UPDATE: Politico has picked up this story. 🙂
Thank goodness the MBTA is around to protect the tender, delicate sensibilities of its riders. Otherwise, they might have had to look at this ad, which a group called 350.org wanted to run to call attention to Scott Brown’s vote to eliminate the EPA’s authority to regulate greenhouse gas emissions.
350.org was given very little information regarding the rejection. I am informed that they simply received the following email, from the contractor that handles advertising for the T:
From: Titan 360
Date: Wed, Jun 8, 2011 at 5:05 AM
Unfortunately, the MBTA did not approve of this creative due to its political stance, and we will not be able to install the campaign.
Sorry for the long wait and inconvenience. We will issue our own internal paperwork to cancel the contract.

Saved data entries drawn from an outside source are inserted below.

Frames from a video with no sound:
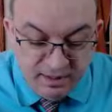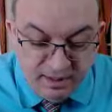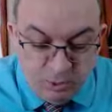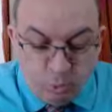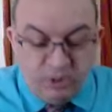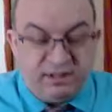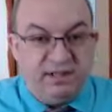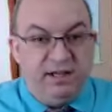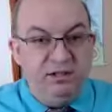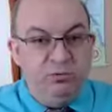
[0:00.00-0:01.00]
What
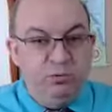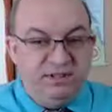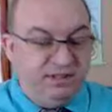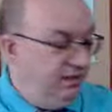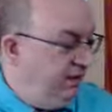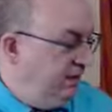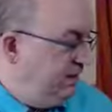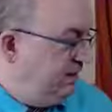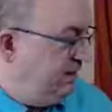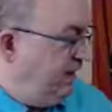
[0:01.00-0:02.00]
kind of whiskey it
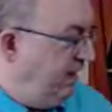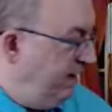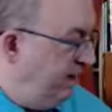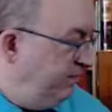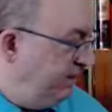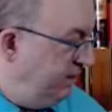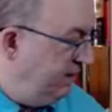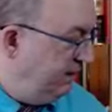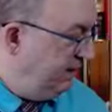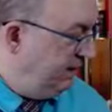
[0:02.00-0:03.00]
is, I have it in
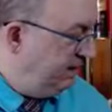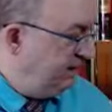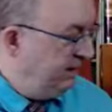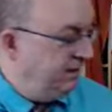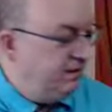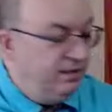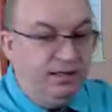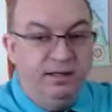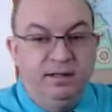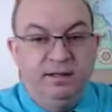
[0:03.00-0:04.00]
the glass here.
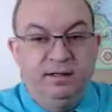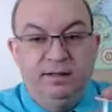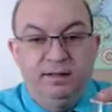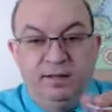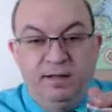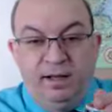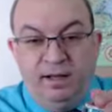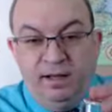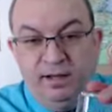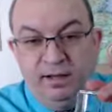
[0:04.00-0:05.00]

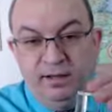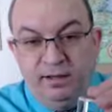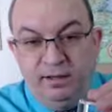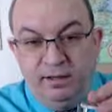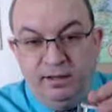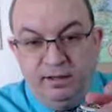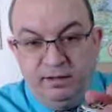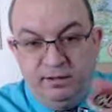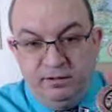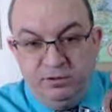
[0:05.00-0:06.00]

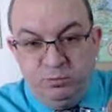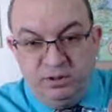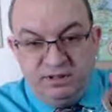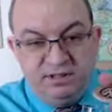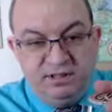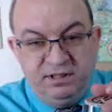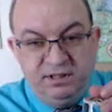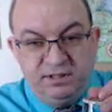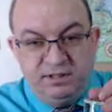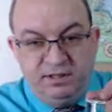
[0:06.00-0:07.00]
You will see
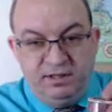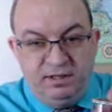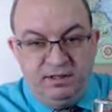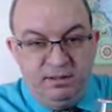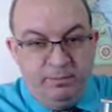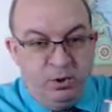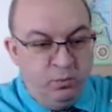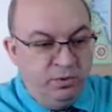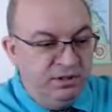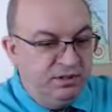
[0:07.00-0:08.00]
it in a
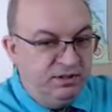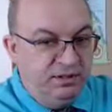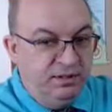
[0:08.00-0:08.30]
moment.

Obviously, there is nothing indecent about the ad. Some riders may disagree with 350.org’s point of view, but so what? Do we really want the MBTA – a government agency – deciding which viewpoints are suitable for advertising, and which aren’t?
Consider another recent example: as you may recall, the rapture was supposed to happen on May 21, according to a rather extreme interpretation of certain biblical writings by a guy who also happened to have a lot of money. He plastered ads announcing the event all over the country, including on MBTA buses. But when it turned out that – surprise! – Family Radio also harbors certain anti-gay sentiments, the T’s general manager came out with a series of muddled responses, first saying that the T took down the ad because of Family Radio’s views, and then later claiming that the ads actually came down because the campaign expired, but that “content of future ads to undergo more scrutiny.”

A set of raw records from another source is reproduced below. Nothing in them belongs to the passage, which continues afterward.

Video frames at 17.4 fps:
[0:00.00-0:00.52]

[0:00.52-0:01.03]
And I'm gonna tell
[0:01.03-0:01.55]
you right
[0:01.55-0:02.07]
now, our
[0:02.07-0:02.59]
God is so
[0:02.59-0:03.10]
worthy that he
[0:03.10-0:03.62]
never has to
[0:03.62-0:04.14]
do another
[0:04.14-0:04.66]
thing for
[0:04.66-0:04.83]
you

Here’s yet another example, which dates from several years ago and so may not reflect current policy, but is nonetheless illustrative of the kind of line the T is trying to draw. This ad was rejected:
The MBTA said the advertisement for the movie “Tomcats” was “degrading to women.”
“We have a responsibility to our passengers. They can’t change the channel if they are on a bus,” said Brian Pedro, a spokesman for the Massachusetts Bay Transportation Authority.
That ad is obviously not “obscene” in the First Amendment sense, nor does it approach what is routinely seen even on TV, to say nothing of an R-rated movie. So what’s the right policy for the MBTA’s advertising? Should they take all comers, as long as they don’t cross the First Amendment line (i.e., fighting words, hate speech, obscenity, or other unprotected categories)? Or can the T be more selective, refusing to run ads that they think might offend, or at least make uncomfortable, some portion of their ridership? If so, what is the right line to draw? Is it too much to ask a bus rider to look somewhere else if he or she is offended by a message criticizing Scott Brown? Or by the ad for “Tomcats”?
I have asked the T for information on their advertising policy, and will update or write a new post if/when they get back to me.